Closed acmiyaguchi closed 5 years ago
Fixed in #37, it will almost always be casted into JSON.
While this is no longer immediately broken, it should be supported properly as either an anonymous struct (_0
, _1
, _2
, etc based on the min/max number of fields), or a regular struct with a single list item. The latter will require coordination from the decoding piece in mozilla/gcp-ingestion.
an anonymous struct (_0, _1, _2, etc based on the min/max number of fields)
if we do this we should follow the field naming that BigQuery uses for anonymous structs (_f0
, _f1
, _f2
, etc)
or a regular struct with a single list item
As discussed in the team meeting today, we could use a oneOf
condition to specify a struct alongside tuples, providing both an upgrade path and the necessary info to coerce tuples to structs.
As discussed in the team meeting today, we could use a
oneOf
condition to specify a struct alongside tuples, providing both an upgrade path and the necessary info to coerce tuples to structs.
This is a nice solution. It seems like there should be some idea of precedence among the different types, such as the Union[Tuple, Object]
or Union[Tuple, String]
. This should be handled by ast::Union::collapse
:
I'm a bit wary of adding too much custom logic into the encoder, but this seems like it strikes a good balance.
if we do this we should follow the field naming that BigQuery uses for anonymous structs (_f0, _f1, _f2, etc)
If we do this, we could still support nice naming for event-type fields at the view layer. So for the event ping, the telemetry.events
view would replace the _f0
, etc. names with more descriptive variants.
I'm working on a POC of what one day of event
would look like with this scheme. I'm going to write up a short proposal to share the interface with data scientists and gather any feedback.
Here's the query to create what the _stable table will look like:
CREATE TEMP FUNCTION
udf_js_json_extract_events (input STRING)
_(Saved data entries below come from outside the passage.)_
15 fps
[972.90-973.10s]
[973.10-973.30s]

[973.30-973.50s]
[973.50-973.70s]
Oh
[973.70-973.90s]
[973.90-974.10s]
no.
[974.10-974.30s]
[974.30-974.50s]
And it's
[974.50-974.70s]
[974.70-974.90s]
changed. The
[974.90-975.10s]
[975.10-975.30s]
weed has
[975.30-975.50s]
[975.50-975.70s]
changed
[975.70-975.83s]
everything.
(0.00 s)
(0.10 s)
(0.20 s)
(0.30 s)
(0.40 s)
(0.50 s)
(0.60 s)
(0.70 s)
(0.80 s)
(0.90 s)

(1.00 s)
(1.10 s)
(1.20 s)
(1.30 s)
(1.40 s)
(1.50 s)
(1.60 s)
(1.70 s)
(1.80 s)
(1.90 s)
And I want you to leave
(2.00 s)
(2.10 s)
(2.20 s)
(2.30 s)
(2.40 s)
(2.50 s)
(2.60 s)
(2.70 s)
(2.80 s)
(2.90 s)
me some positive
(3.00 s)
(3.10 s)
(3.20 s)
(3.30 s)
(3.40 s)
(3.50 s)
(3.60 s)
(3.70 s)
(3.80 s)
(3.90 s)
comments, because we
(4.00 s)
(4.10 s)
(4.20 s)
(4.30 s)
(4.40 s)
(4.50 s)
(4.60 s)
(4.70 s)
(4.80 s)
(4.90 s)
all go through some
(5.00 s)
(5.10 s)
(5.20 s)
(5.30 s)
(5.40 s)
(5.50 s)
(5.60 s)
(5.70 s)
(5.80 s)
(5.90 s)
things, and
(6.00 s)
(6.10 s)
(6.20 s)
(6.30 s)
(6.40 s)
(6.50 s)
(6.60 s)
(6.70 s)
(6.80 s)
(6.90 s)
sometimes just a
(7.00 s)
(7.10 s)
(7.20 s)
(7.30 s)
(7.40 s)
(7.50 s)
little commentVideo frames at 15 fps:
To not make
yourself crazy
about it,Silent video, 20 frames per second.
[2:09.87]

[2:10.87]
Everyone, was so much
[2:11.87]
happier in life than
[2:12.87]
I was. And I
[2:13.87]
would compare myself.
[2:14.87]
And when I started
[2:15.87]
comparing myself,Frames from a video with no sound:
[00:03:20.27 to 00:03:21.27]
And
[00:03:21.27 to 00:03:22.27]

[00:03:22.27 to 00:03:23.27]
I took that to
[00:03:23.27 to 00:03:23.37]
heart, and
RETURNS ARRAY<STRUCT< f0_ INT64,
f1_ STRING,
f2_ STRING,
f3_ STRING,
f4_ STRING,
f5_ ARRAY<STRUCT<key STRING,
value STRING>> >>
LANGUAGE js AS """
if (input == null) {
return null;
}
var parsed = JSON.parse(input);
var result = [];
for (var event of parsed) {
map_values = []
for (var key in event[5]) {
map_values.push({"key": key, "value": event[5][key]})
}
var structured = {
"f0_": event[0],
"f1_": event[1],
"f2_": event[2],
"f3_": event[3],
"f4_": event[4],
"f5_": map_values
}
result.push(structured)
}
return result;
""";
CREATE or replace TABLE
`moz-fx-data-shared-prod.analysis.klukas_event_raw`
PARTITION BY
DATE(submission_timestamp)
CLUSTER BY
sample_id AS
SELECT
* REPLACE((
SELECT
AS STRUCT payload.*,
STRUCT( udf_js_json_extract_events(json_EXTRACT(additional_properties,
'$.payload.events.parent')) AS parent,
udf_js_json_extract_events(json_EXTRACT(additional_properties,
'$.payload.events.content')) AS content,
udf_js_json_extract_events(json_EXTRACT(additional_properties,
'$.payload.events.extension')) AS extension,
udf_js_json_extract_events(json_EXTRACT(additional_properties,
'$.payload.events.gpu')) AS gpu,
udf_js_json_extract_events(json_EXTRACT(additional_properties,
'$.payload.events.dynamic')) AS dynamic ) AS events) AS payload)
FROM
`moz-fx-data-shared-prod.telemetry_stable.event_v4`
WHERE
DATE(submission_timestamp) = "2019-08-26"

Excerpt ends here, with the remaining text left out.